一方で、プロットや構成、作品内に散りばめられた幾つのもモチーフと、文体がどこか歪であり、その歪さからハンチバック/せむしという暗喩を読みとることが出来なくもない…、みたいに評することが出来るだろうけど、自分の読解力では、そこまで読みとることは出来ませんでした。

自分は、この作品には、ただ何となく不穏な感触があって、それが文学らしさとなってあらわれている気がするなー、と思いました。自分には、そのぐらいの読みしか出来ませんでした。

こっからはちょっと「当事者性について」を少し掘り下げてみようと思います。

この作品は当事者性抜きでは語れない。(むろん、現代のあらゆる作品には作者などの名前が表記されているため、広い意味で当事者性を抜きにして考えるのは、とてもむずかしいと思われますが)

「ハンチバック」は「障害者当事者が書いた私小説」という面で楽しめるが(楽しめるというワードが適切なのかどうかは、ここではおいといて)、別にそれを抜きしても楽しめるような気がしていて。要するに「ハンチバック」は文学作品的な意味で面白い文学作品であるという事。

あるいは、文学作品的な面白さ/楽しさとは、権力/パワーである、と置き換えてもいいかもしれない。これだけのものを書かれてしまったら、「当事者性を打ち出した作品が苦手」とも言えないですし、ましてや「文学と政治は距離をとるべきだ」とも言えない。

ただ、「ハンチバック」に刻まれた弱者/マイノリティの表象は、あらゆる政治的な態度の読者たちを困惑させるようにも思います。

「ハンチバック」はフィクションなので、あらゆる重度障害者が金持ちであるわけがありません。中絶したいという欲望を持っているわけもないということも、当たり前にわかります。
と、同時に、彼/女たちが、そういったビッグマネーだったり、欲望を持っている可能性を否定する事も出来ない。その正当性を問うてはならないという事。

時代の話にもどります。

いまは「障害者/マイノリティの代理表象が不可能である」という時代にあって、私たちは彼/女らを、腫れ物にさわるように、あるいはパターナリズムに照らしあわせて接することが(消極的に)「正しい」とされています。

それは個々の欲望や、愚痴…、もっと言えば人間そのものが持つ「穢れ」のようなものを奪い取ってしまう事にもなりかねないとも思います。

人間の汚さ、しょーもなさを書くことが文学の役目であるとするならば、障害者はその領域から疎外され、社会的には「プレーンな障害者」という檻の中に閉じ込められてしまう。それは、障害者を障害者という種族として扱うという事を意味します。(それがあんまり良くないことだと思うのは、人間と人間の関係の本当は「個別性」の中にある、という荒木優太さんの思想に影響を受けています)

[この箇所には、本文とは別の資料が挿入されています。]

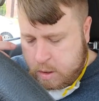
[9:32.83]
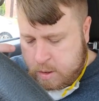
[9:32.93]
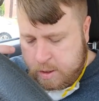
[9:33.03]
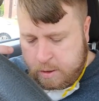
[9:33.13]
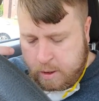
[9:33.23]

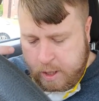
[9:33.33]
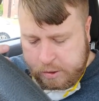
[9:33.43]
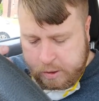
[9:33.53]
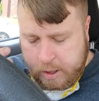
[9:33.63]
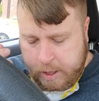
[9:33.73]
And then the
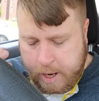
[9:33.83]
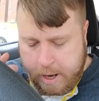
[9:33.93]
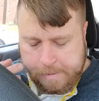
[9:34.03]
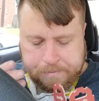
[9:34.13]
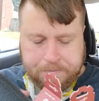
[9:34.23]
last thing I
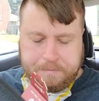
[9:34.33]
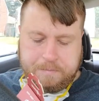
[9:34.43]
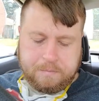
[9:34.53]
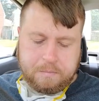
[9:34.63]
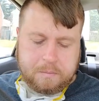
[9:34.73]
got
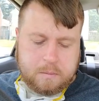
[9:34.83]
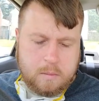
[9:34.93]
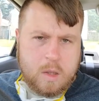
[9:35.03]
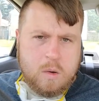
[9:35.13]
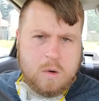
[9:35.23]

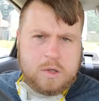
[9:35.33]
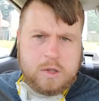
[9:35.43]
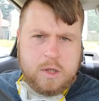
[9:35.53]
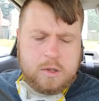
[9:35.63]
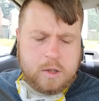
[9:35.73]

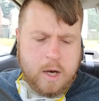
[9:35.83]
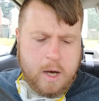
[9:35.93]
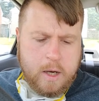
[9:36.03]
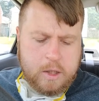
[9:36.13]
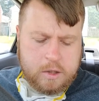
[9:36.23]
was these
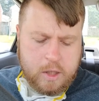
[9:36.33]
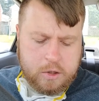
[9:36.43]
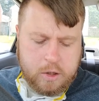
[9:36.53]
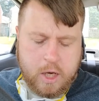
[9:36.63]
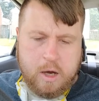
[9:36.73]

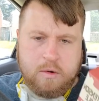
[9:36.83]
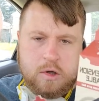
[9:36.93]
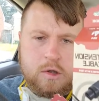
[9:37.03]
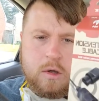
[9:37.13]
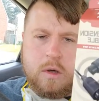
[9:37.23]
extension
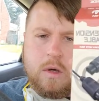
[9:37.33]
cables.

唯一、そのヴェールを破ることが可能なのは障害者当事者だけなのではないか。障害者個人が己の欲望、穢れを諧謔的にひらいていく事で、読者を障害者の個別性と向き合わせることが出来る。「ハンチバック」はそれを成し得た作品であると言うことができます。そして、「ハンチバック」はマイノリティ運動が次の段階に進むために必要な作品だとも思いました。

最後に敬意を表したいと思います。

何に敬意を表するかというと、障害者が文学作品を書くという事は、健常者の文学者ワナビーが辿る道のりとは、全くちがうルートを使ってきたはずだという事です。

例えば段差。健常者は見なくても越えられる段差だが、障害者は困難をともなう段差がいくつもあり(例えば読書のような)、それを乗り越えて(あるいは迂回して)「ハンチバック」という文学作品を完成させた、という事に対して、深い敬意を表するとともに、今後の展開に期待したい。

そして、自分もそうありたいと思います。方法論的には勿論、目的論的にも個々の人間のひとりとしてひらかれていきたいという思いがあります。自分の場合、自分なりの面白さをもっと深めていって、なんか、かっこよくありたいなー、とか。うわー、なんかしょうもない話におさまってしまった。途中なんか深そうな話もしてたのに。

ちなみに最初は「ハンチバック」と「ランチパック」を絡めて、剛力彩芽がどうとか書こうかな、と思ったんですけど、それは違うなと思った。